/---

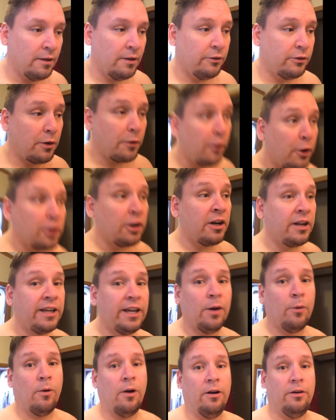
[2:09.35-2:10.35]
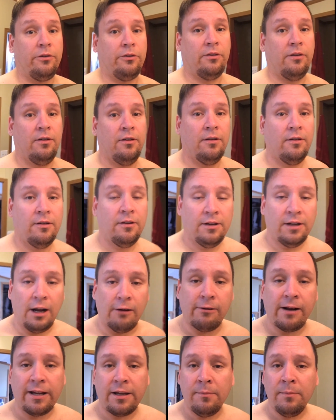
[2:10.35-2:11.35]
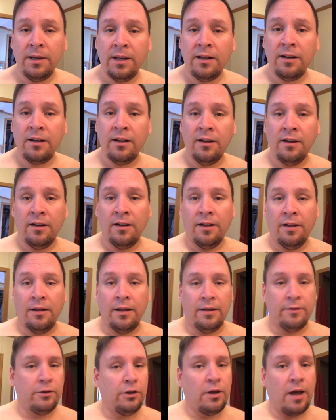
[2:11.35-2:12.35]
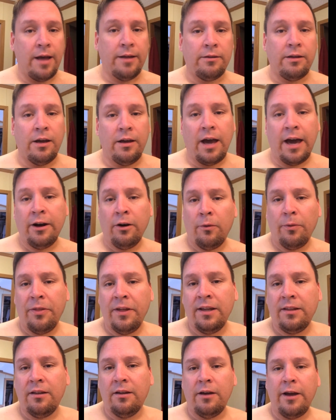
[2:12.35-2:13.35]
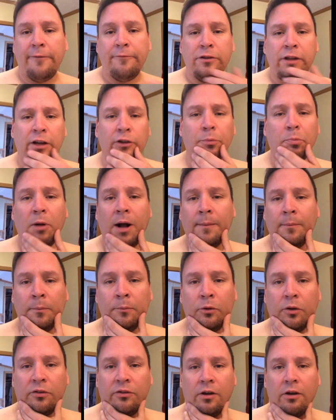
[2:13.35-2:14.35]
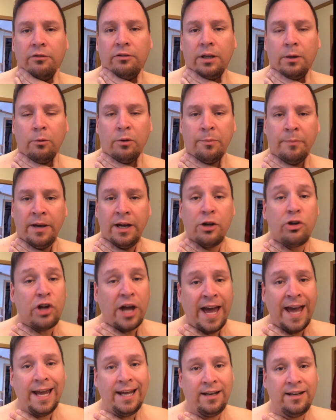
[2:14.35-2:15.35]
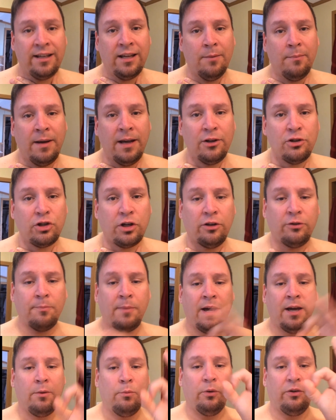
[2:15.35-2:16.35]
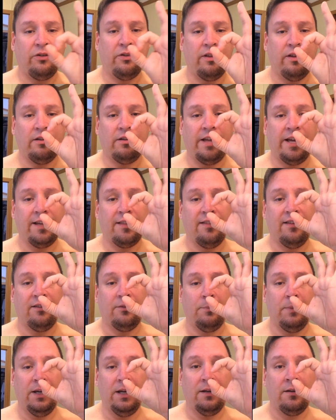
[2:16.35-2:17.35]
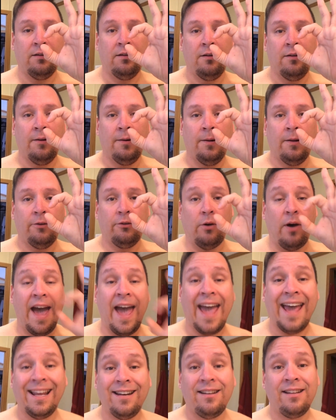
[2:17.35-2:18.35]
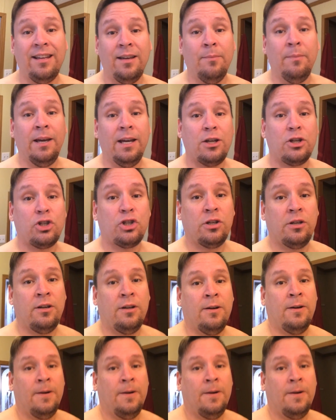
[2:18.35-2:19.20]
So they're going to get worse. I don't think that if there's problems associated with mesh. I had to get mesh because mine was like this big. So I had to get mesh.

\---

WHAT THIS TASK INVOLVES: Only the lines from the one containing "[2:14.35-2:15.35]" through the end of the data above are to be output, exactly and without pictures.

OUTPUT OF THE EXERCISE:
[2:14.35-2:15.35]
[2:15.35-2:16.35]
[2:16.35-2:17.35]
[2:17.35-2:18.35]
[2:18.35-2:19.20]
So they're going to get worse. I don't think that if there's problems associated with mesh. I had to get mesh because mine was like this big. So I had to get mesh.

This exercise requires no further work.